The use of Bromhexine 4 Berlin-Chemie in children over 2 years of age is possible only under the supervision of a physician.
Propylene glycol, which is part of the drug Bromhexine 4 Berlin-Chemie, can cause symptoms in children similar to those that occur after drinking alcohol.
Instructions for patients with diabetes: 5 ml of solution (1 scoop) contains 2 g of sorbitol (equivalent to 0.5 g of fructose), which corresponds to 0.17 bread units.
Sorbitol may have a slight laxative effect.

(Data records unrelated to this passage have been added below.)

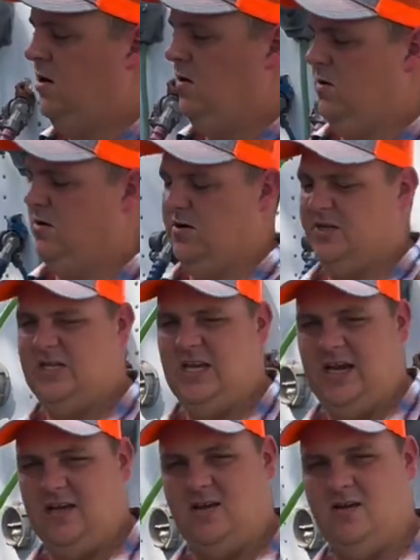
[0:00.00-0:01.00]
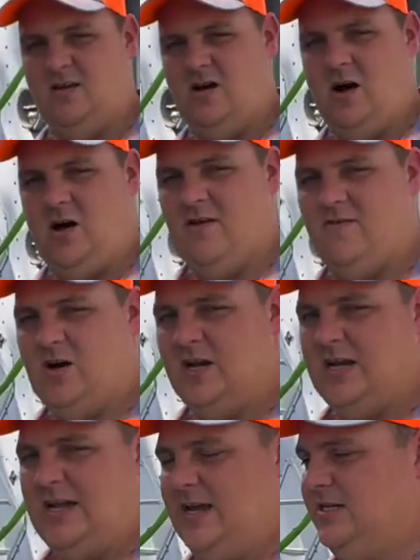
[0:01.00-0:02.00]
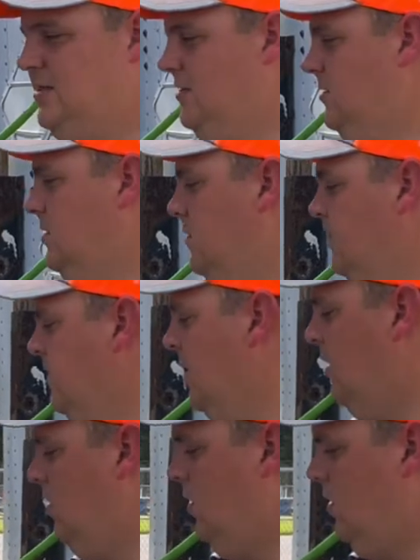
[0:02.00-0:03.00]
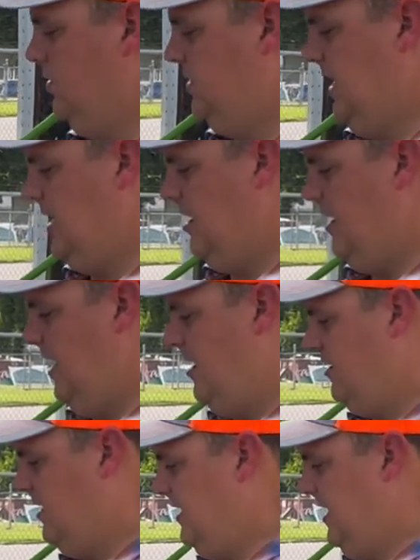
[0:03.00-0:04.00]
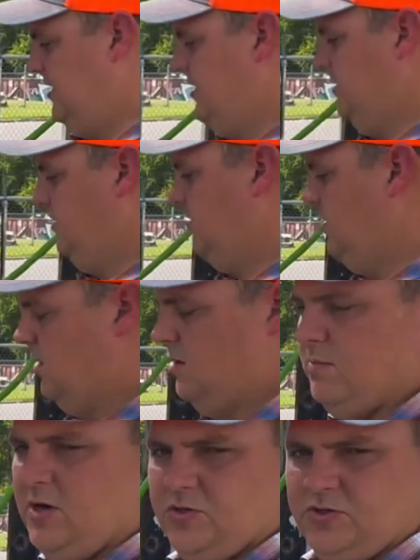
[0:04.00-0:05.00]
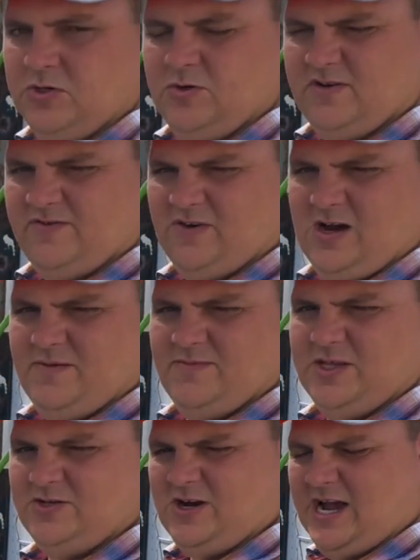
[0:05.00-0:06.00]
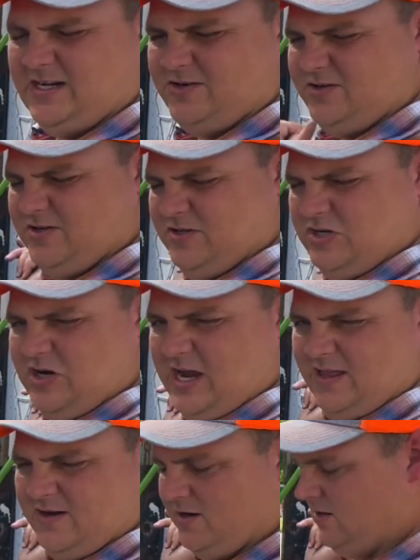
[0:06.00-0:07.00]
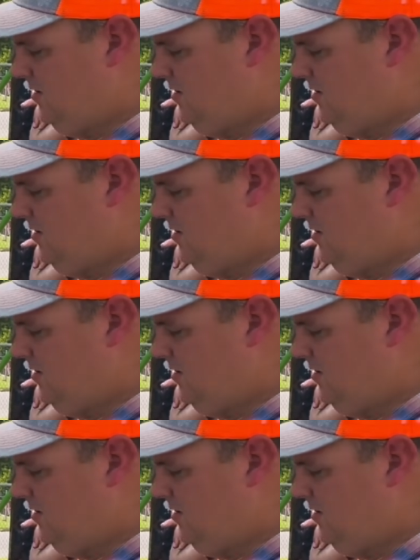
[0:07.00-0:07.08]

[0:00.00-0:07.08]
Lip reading: we're going to check all of our connections. We're going to check our air connections, both to and from the tractor to the trailer.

The effect of the drug on the ability to drive vehicles and machinery
When taken in recommended doses, Bromhexine 4 Berlin-Chemie does not affect the speed of psychomotor reactions.
Release form
Oral solution 4 mg/5 ml.
60 or 100 ml of solution in dark glass bottles with a screw-on plastic or aluminum stopper with a sealing gasket.
1 bottle complete with a measuring spoon along with instructions for use is placed in a cardboard box.
Storage conditions
At a temperature not higher than 25 oC.
Keep the medicine out of the reach of children!
Best before date
3 years.
3 months - after the first opening of the bottle.
Do not use after the expiration date stated on the packaging.
Vacation conditions
Available without a prescription.
Manufacturer
Berlin-Chemie AG
Glinker Weg, 125
12489 Berlin, Germany
Organization receiving complaints from consumers:
LLC "Berlin-Chemie/A. Menarini", Russia
123112, Moscow, Presnenskaya embankment, building 10, Business Center "Tower on the Embankment", Blok, tel., fax.